* What the exercise asks: Only one stretch of the records below is wanted: the lines from the one holding "Silent video, 16 frames per second." through the one holding "Transcript: Based on". Return it exactly, both ends included.

* Record excerpts:
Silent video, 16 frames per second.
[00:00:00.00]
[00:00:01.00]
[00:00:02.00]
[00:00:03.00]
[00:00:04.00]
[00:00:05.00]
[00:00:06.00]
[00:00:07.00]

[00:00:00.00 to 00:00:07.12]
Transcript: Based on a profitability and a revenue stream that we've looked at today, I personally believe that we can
--
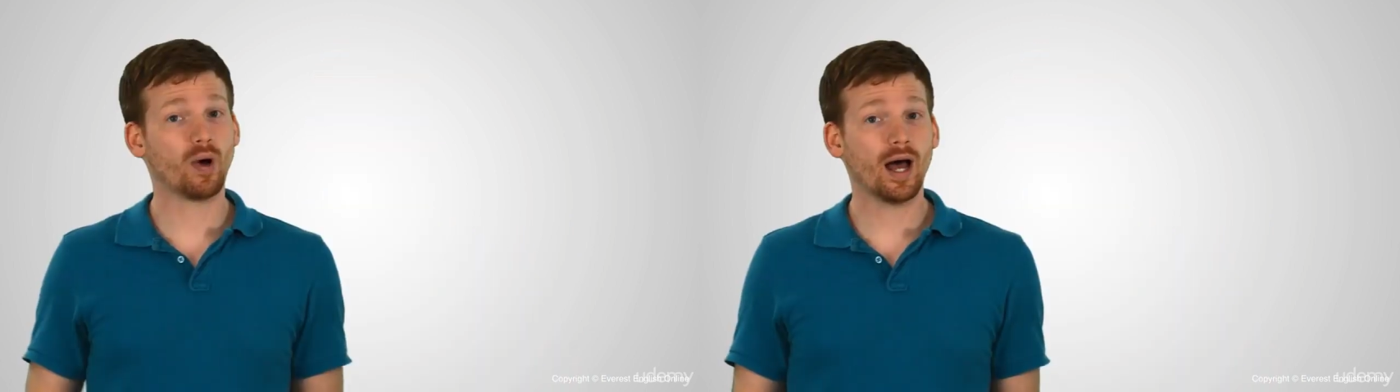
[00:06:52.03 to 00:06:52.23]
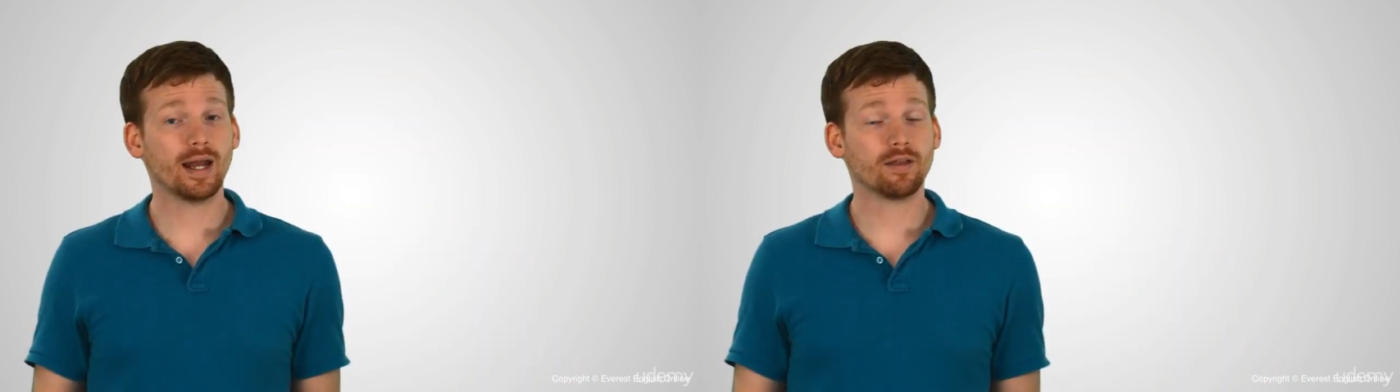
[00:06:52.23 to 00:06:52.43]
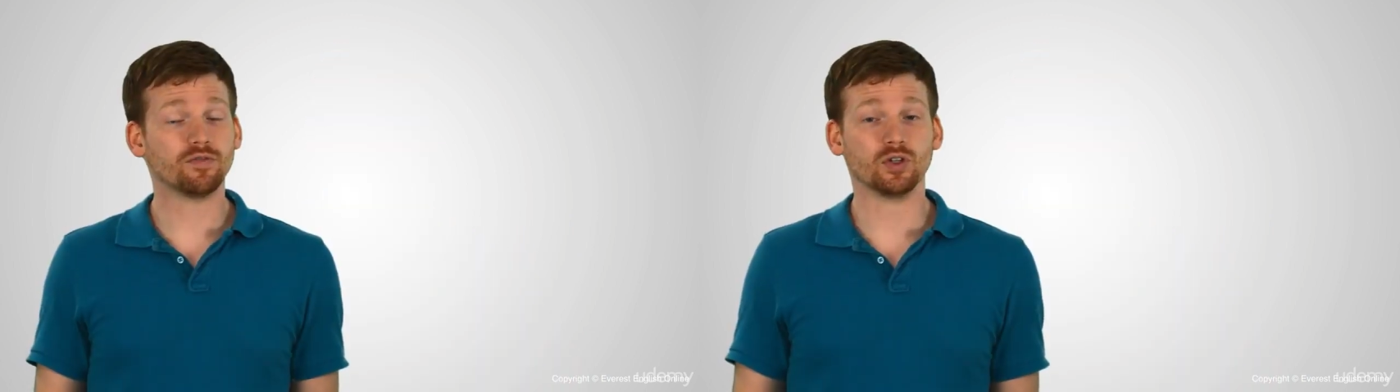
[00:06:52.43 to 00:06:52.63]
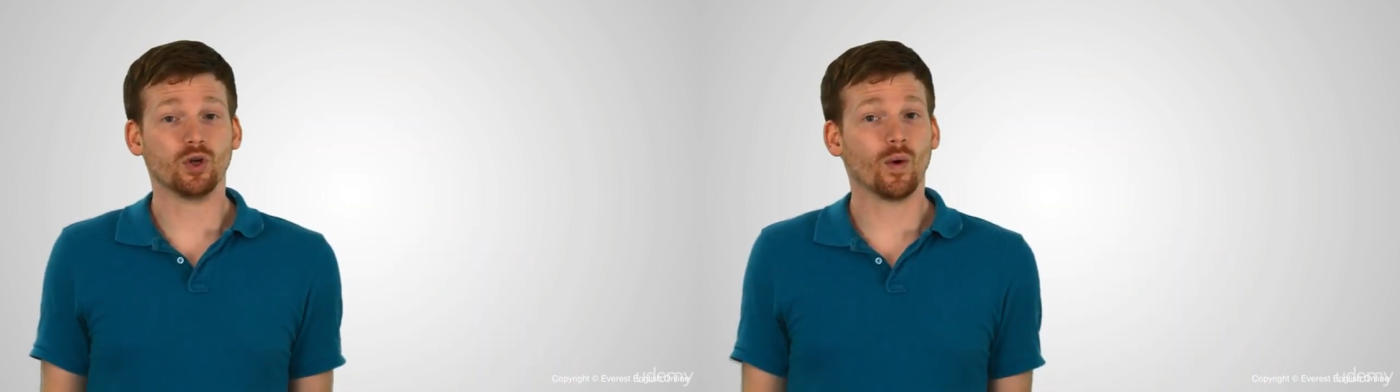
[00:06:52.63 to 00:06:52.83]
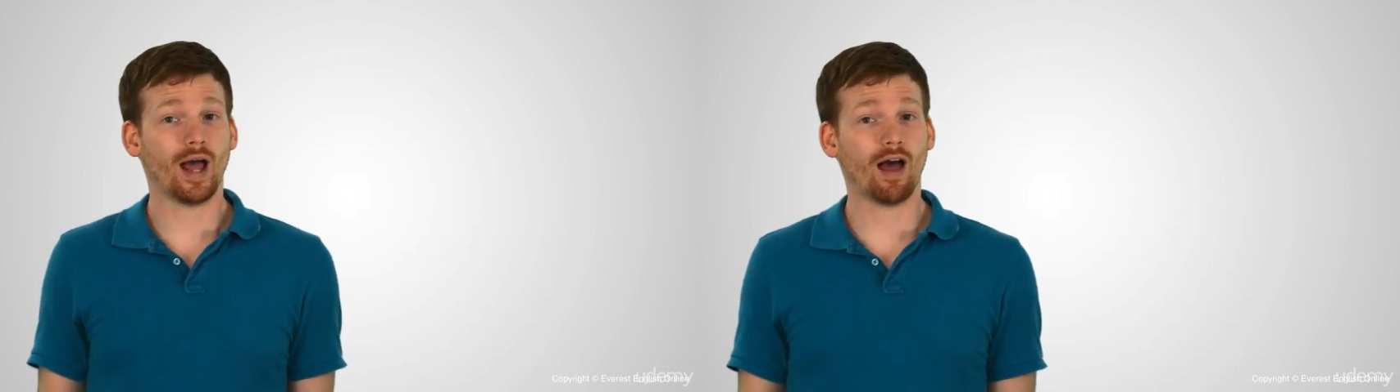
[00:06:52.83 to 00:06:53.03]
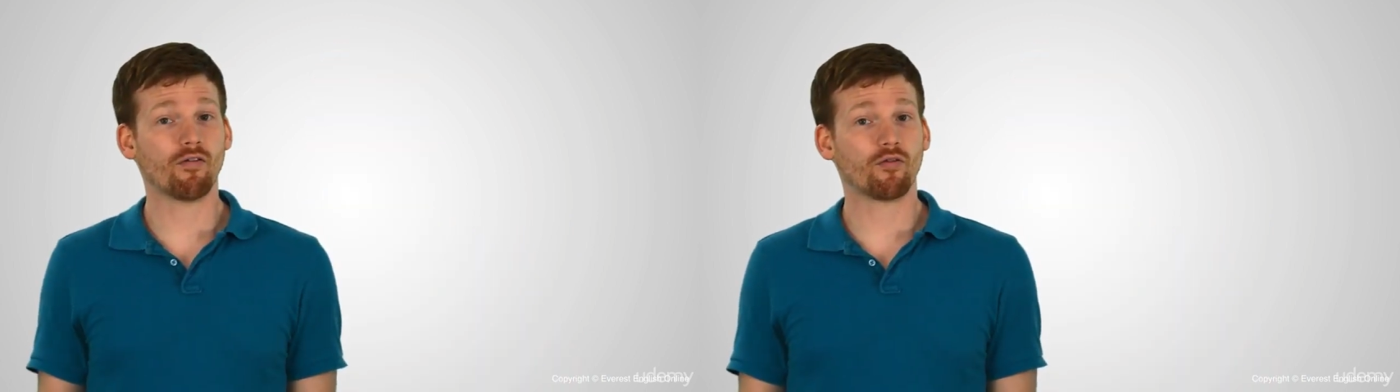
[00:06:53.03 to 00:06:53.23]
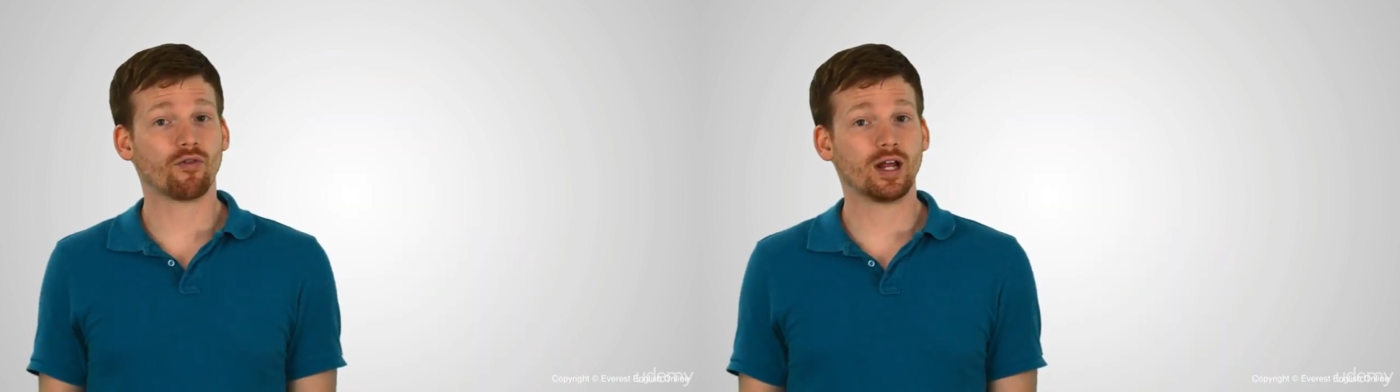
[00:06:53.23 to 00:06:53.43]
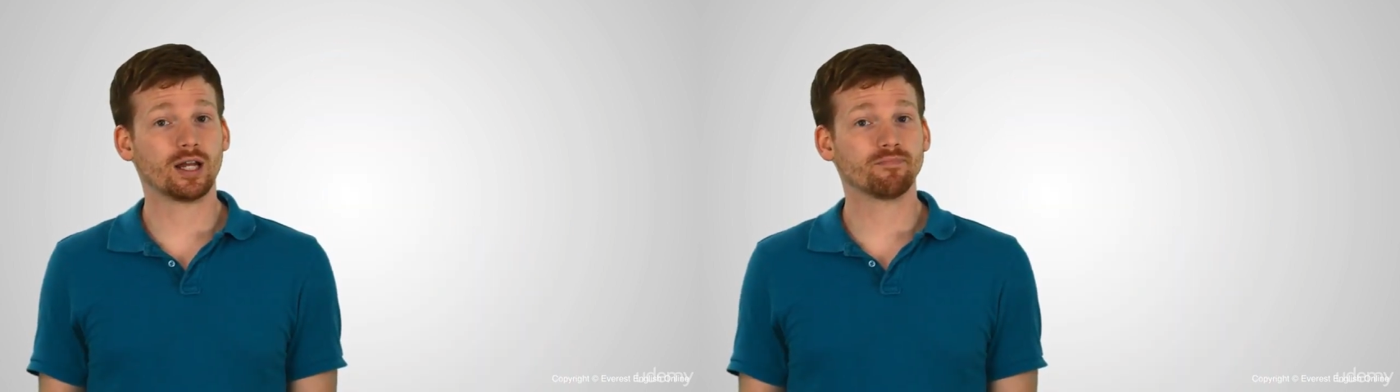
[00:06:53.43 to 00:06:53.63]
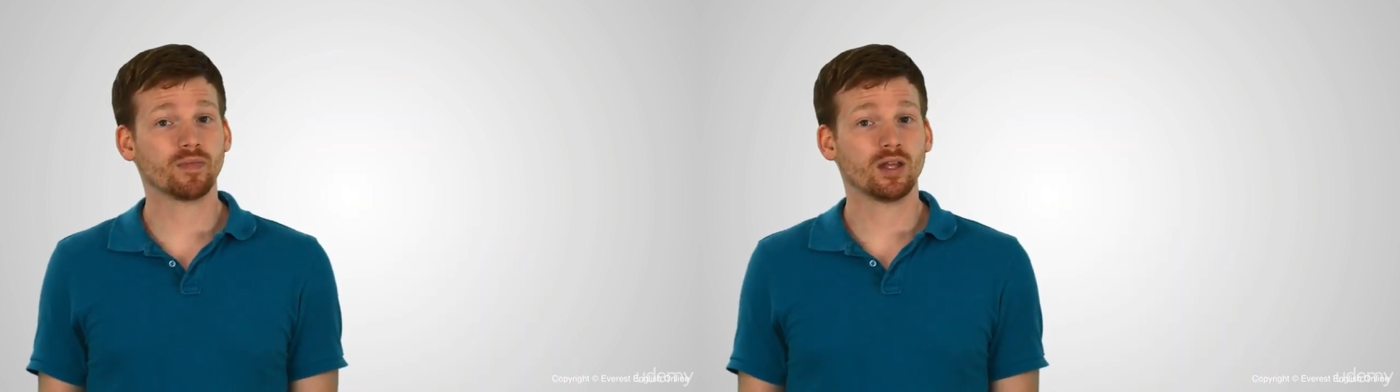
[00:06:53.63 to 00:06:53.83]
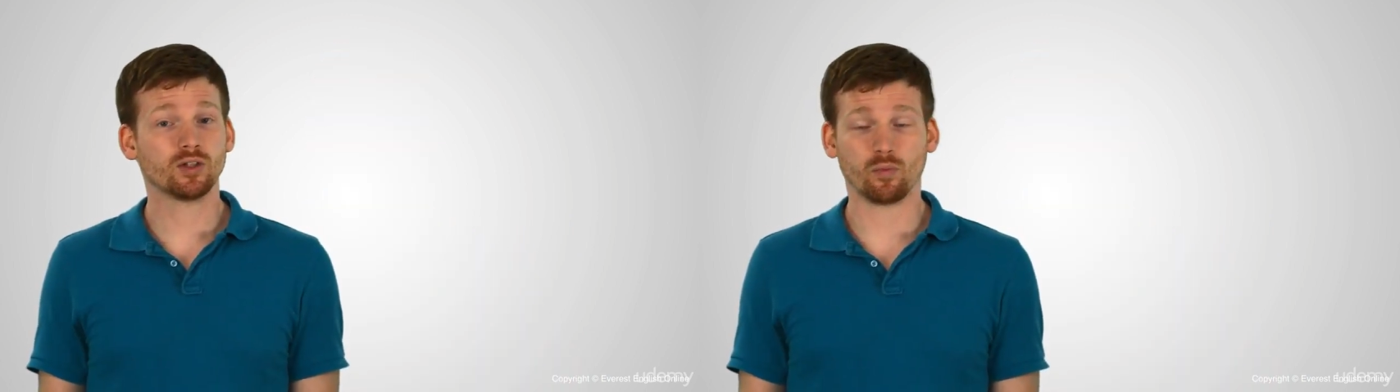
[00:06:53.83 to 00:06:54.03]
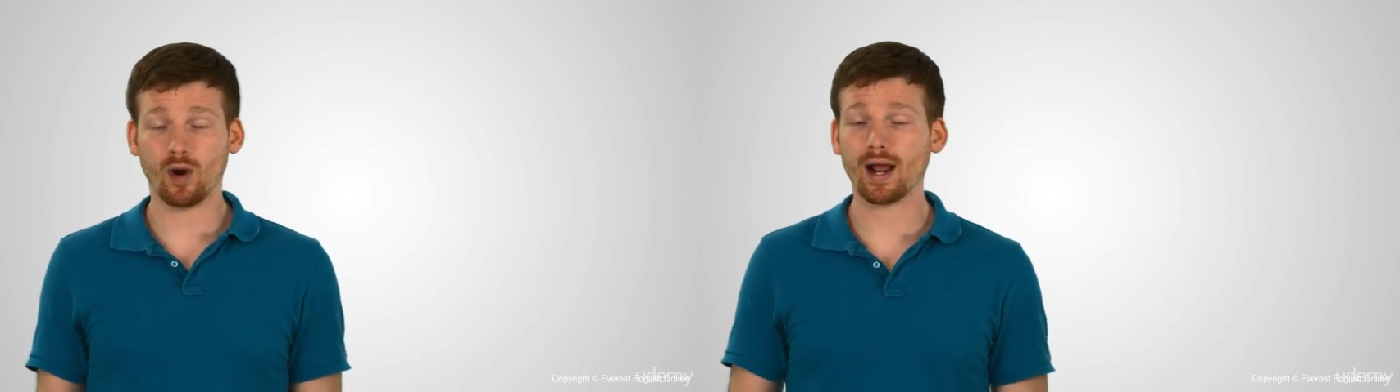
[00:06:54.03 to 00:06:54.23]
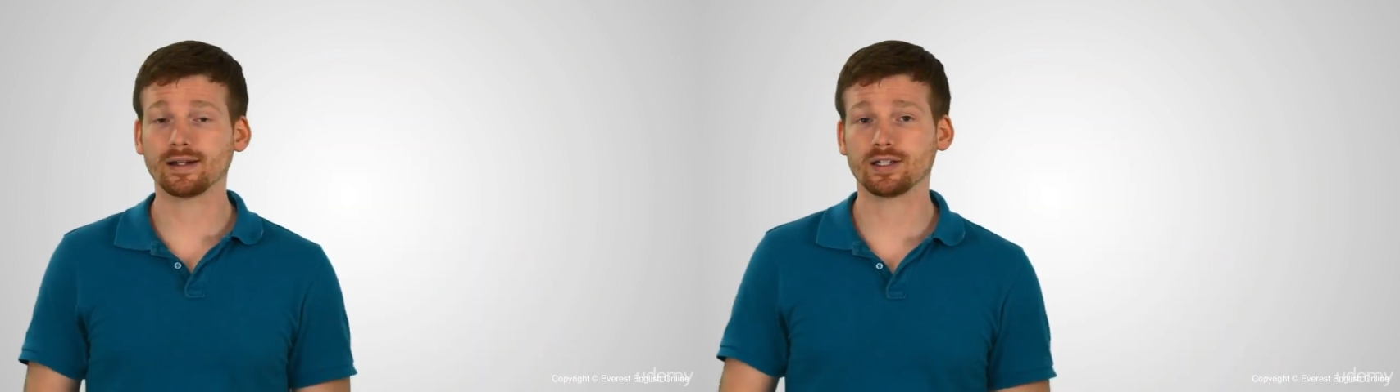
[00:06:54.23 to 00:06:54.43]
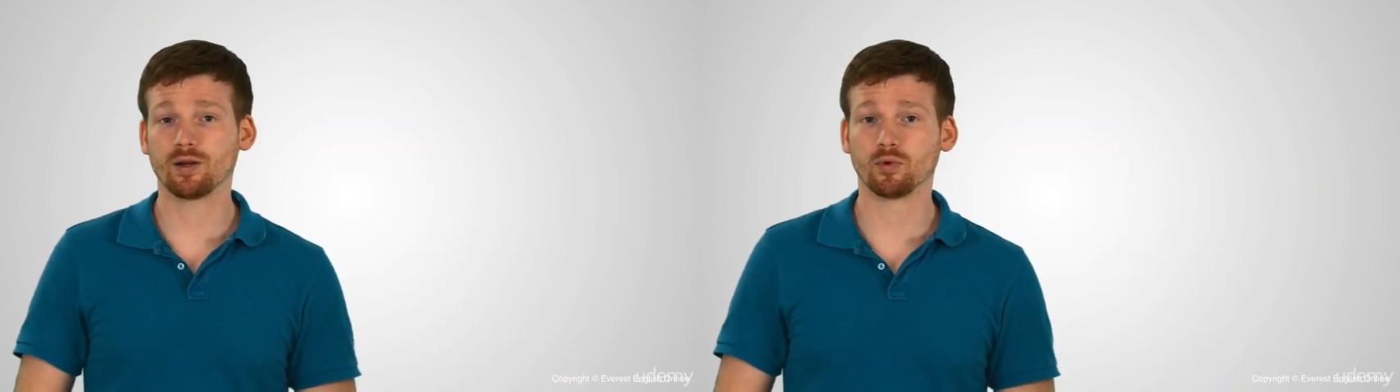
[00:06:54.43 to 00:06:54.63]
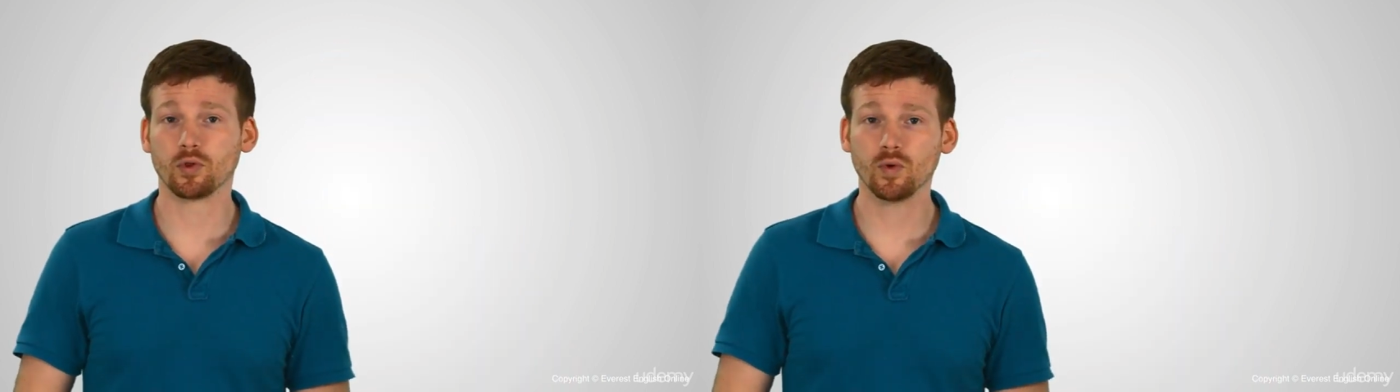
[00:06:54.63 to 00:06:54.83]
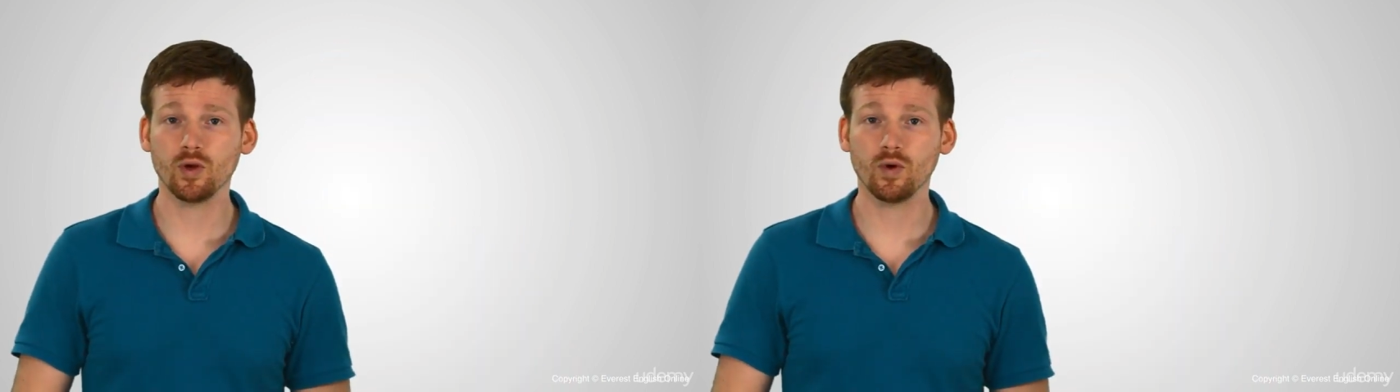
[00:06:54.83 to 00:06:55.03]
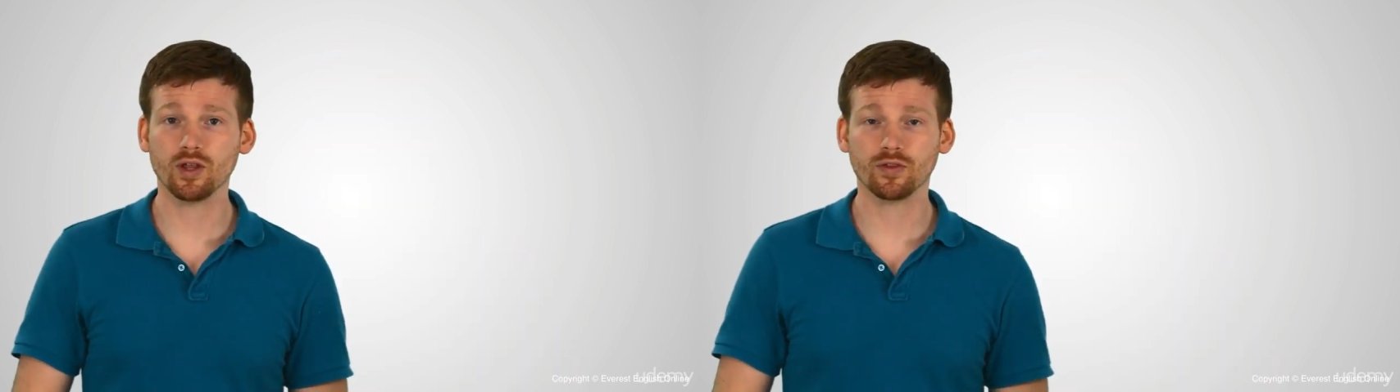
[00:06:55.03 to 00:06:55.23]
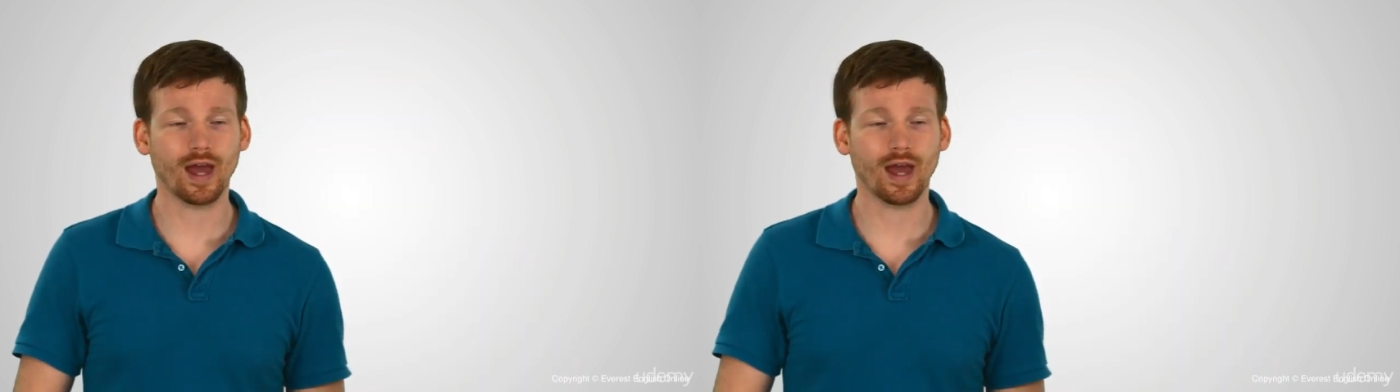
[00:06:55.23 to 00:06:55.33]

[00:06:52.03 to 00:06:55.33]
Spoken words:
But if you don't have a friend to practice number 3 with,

* Answer for this exercise:
Silent video, 16 frames per second.
[00:00:00.00]
[00:00:01.00]
[00:00:02.00]
[00:00:03.00]
[00:00:04.00]
[00:00:05.00]
[00:00:06.00]
[00:00:07.00]

[00:00:00.00 to 00:00:07.12]
Transcript: Based on a profitability and a revenue stream that we've looked at today, I personally believe that we can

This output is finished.